Having been an air crewman on a C-130 variant, I can tell you there has never been a successful ditching at sea.
As in no survivors. Not once.
Over the entire 60 year life of the aircraft. And probably the best airplane ever built.
Thank you for that.
Why would that be the case? Is it because so few ever lost power over water?
https://www.youtube.com/watch?v=-PjyGJO7Qm0
With zero radio transmissions indicating a problem or emergency, I suspect it suffered some kind of rapid catastrophic failure like the USMC KC-130 crash in 2017 and tore herself apart too rapidly for even a radio transmission.
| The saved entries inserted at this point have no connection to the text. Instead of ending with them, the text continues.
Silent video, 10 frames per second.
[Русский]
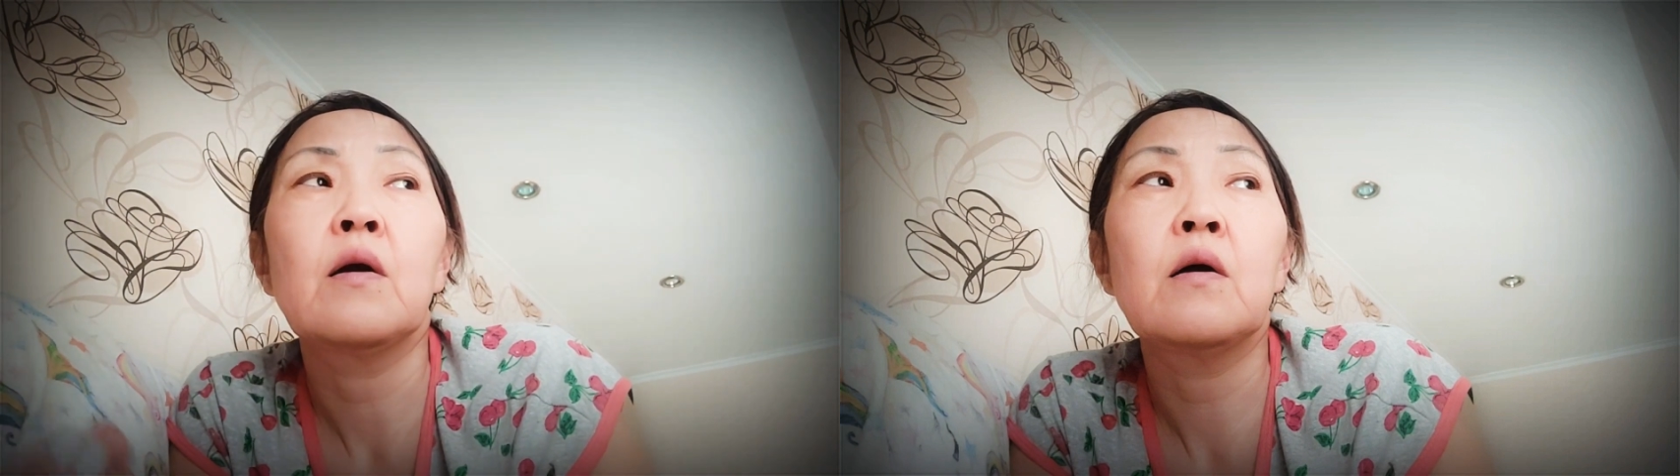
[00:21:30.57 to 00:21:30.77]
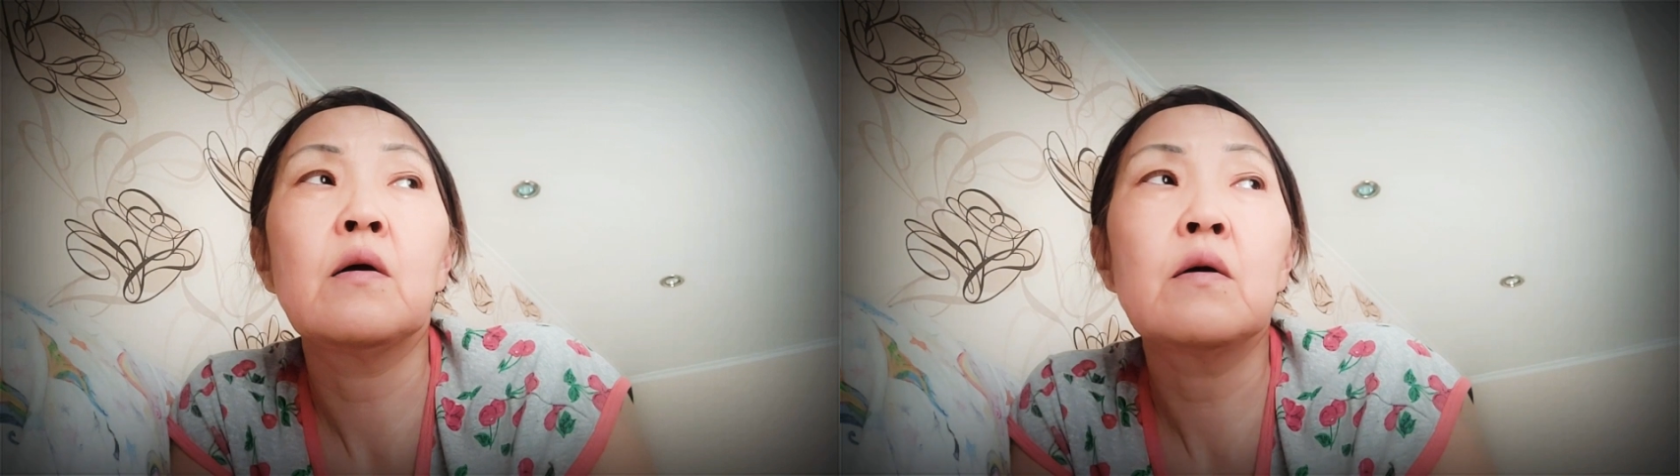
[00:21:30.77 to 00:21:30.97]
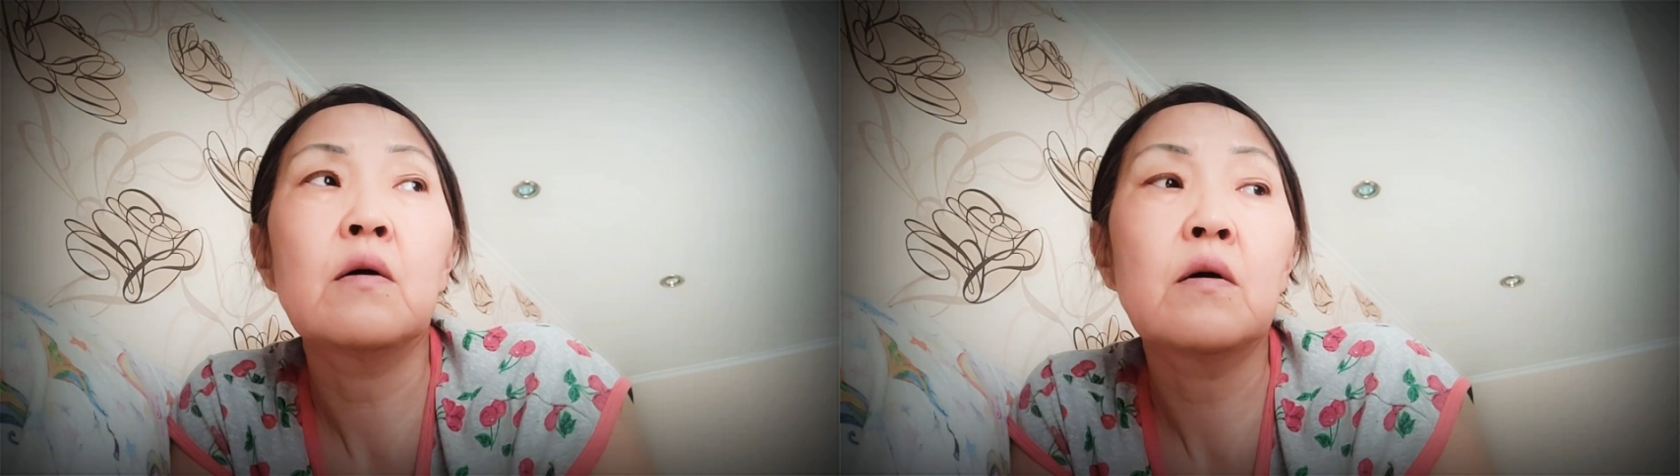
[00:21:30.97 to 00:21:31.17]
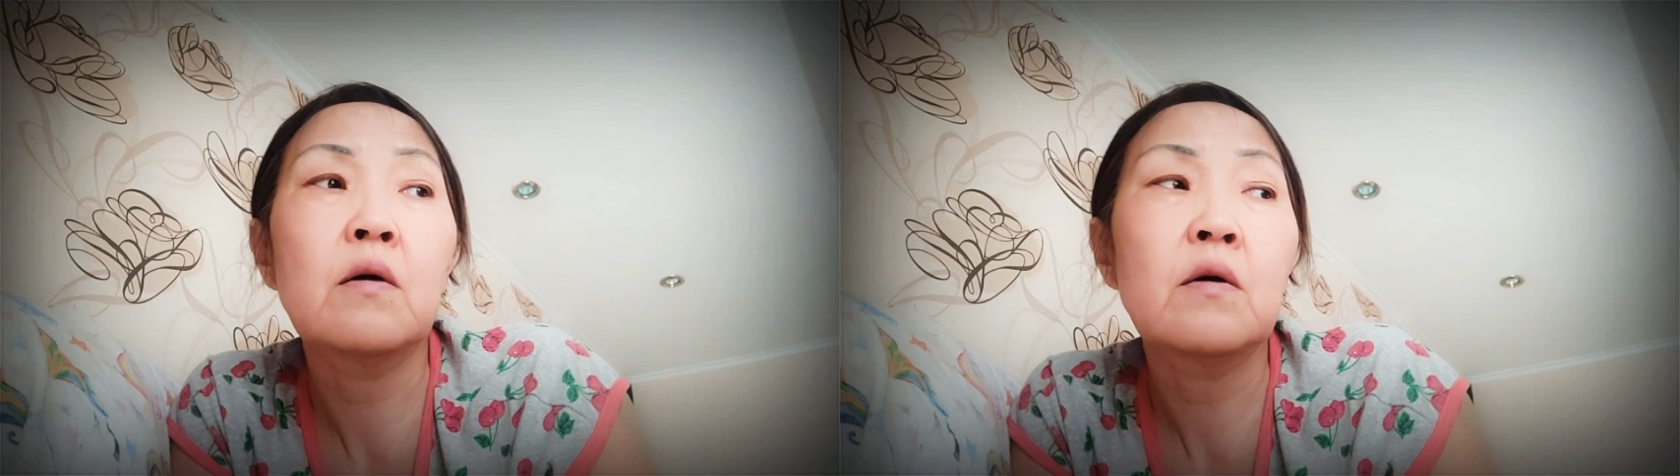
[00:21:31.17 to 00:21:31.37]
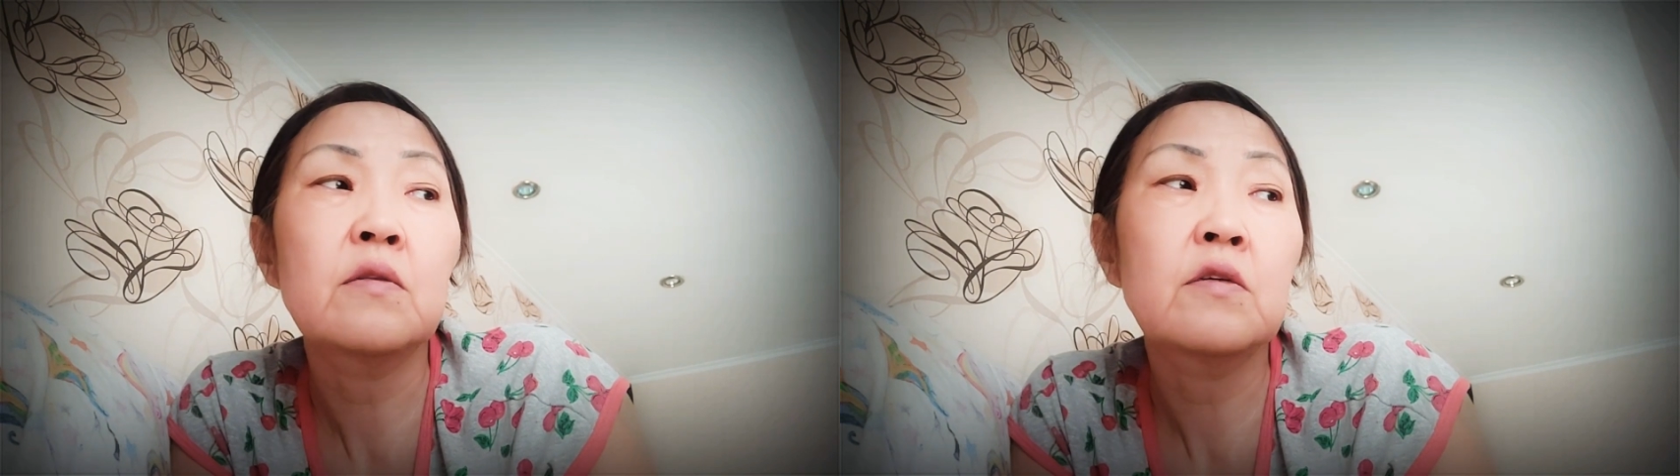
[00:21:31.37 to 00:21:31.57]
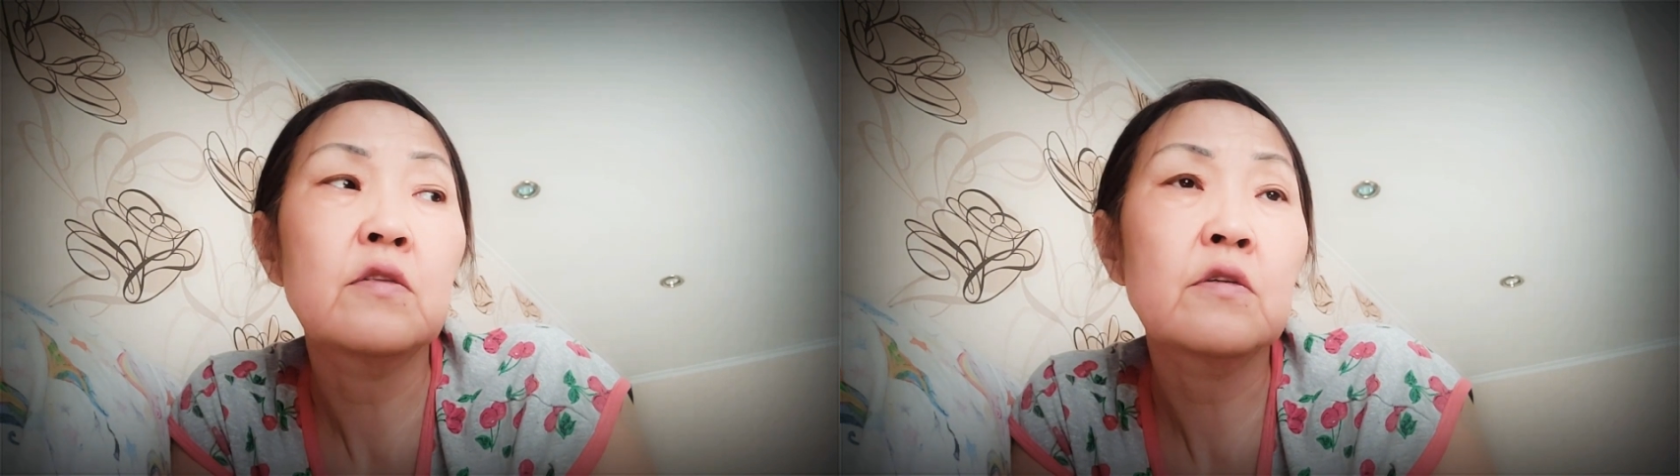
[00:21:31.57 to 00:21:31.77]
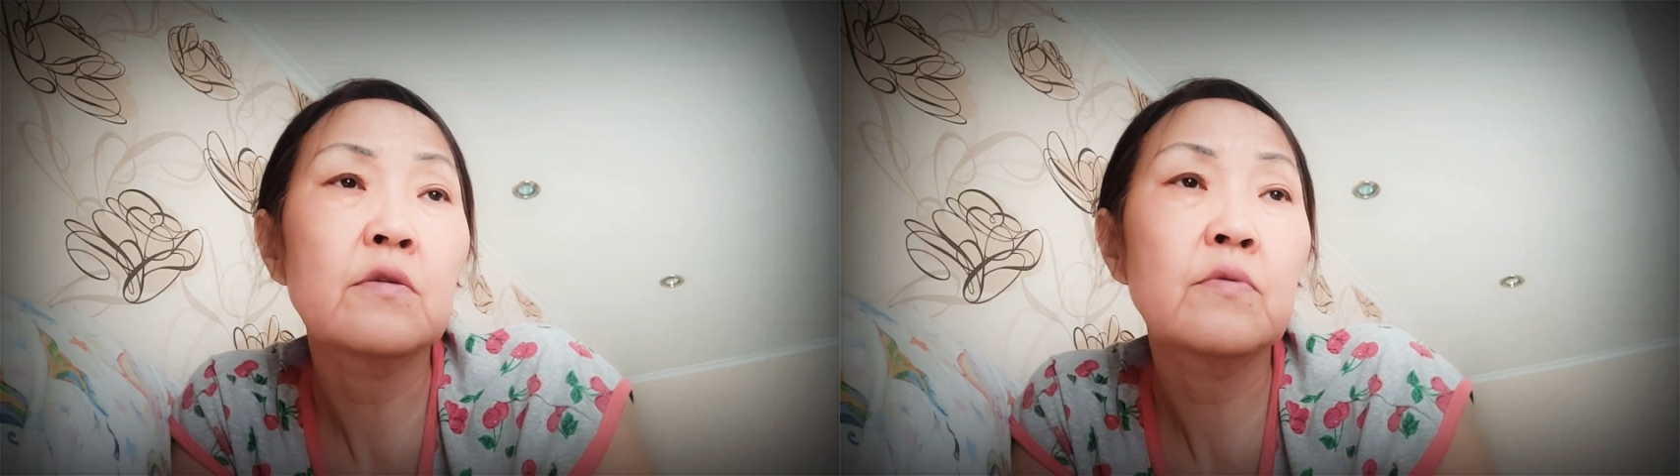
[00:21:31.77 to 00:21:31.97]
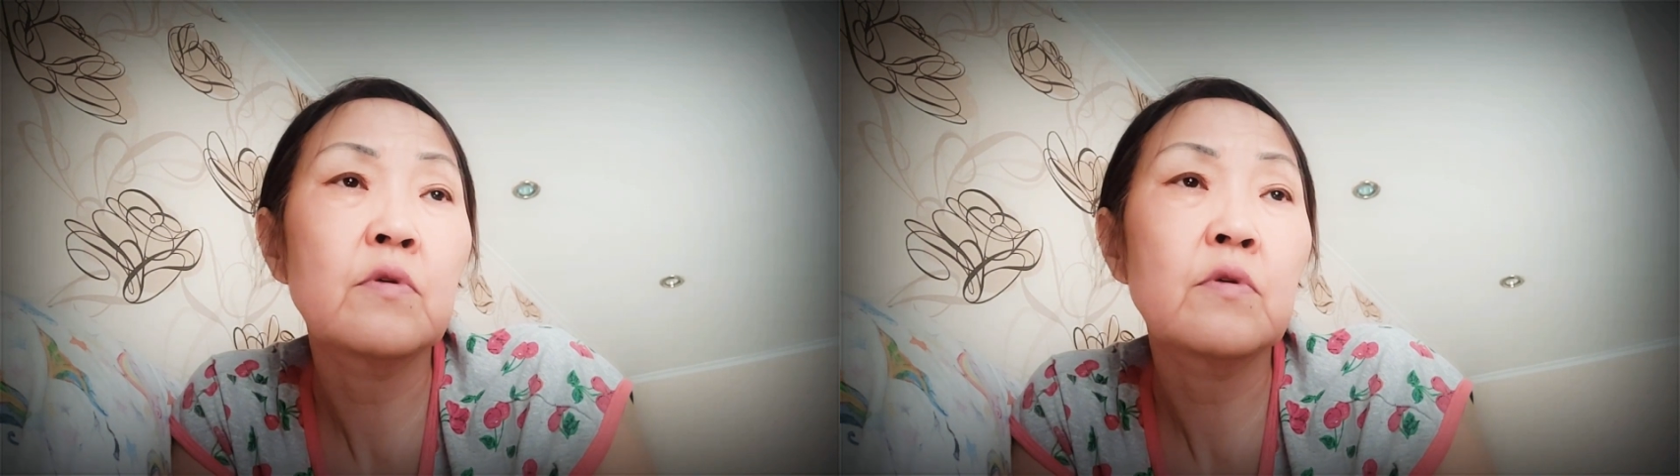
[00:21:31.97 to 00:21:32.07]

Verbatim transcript: а, от, этой,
The official video reconstruction above is from the accident investigation.
Thoughts?
Appears to be a somewhat inaccurate statement.
For example: Colombian Air Force C-130 ditched in the Atlantic in 1982. 13 on board. Eight survivors picked up.
https://www.nytimes.com/1982/10/17/us/aircraft-ditches-in-sea-five-on-board-missing.html
A US one went down in the Pacific in the 1990s. One survivor (of 11 on the plane). Too late in the evening to look for any more.
I have over 5000 hours as a C-130 loadmaster and I know of at least one C-130 ditching where the aircraft remained intact and eight people survived. That was a Colombian C-130 that ditched in 1982.
One mans opinion. The C-130 has a way to go to beat the DC-3. Still flying cargo since WW II.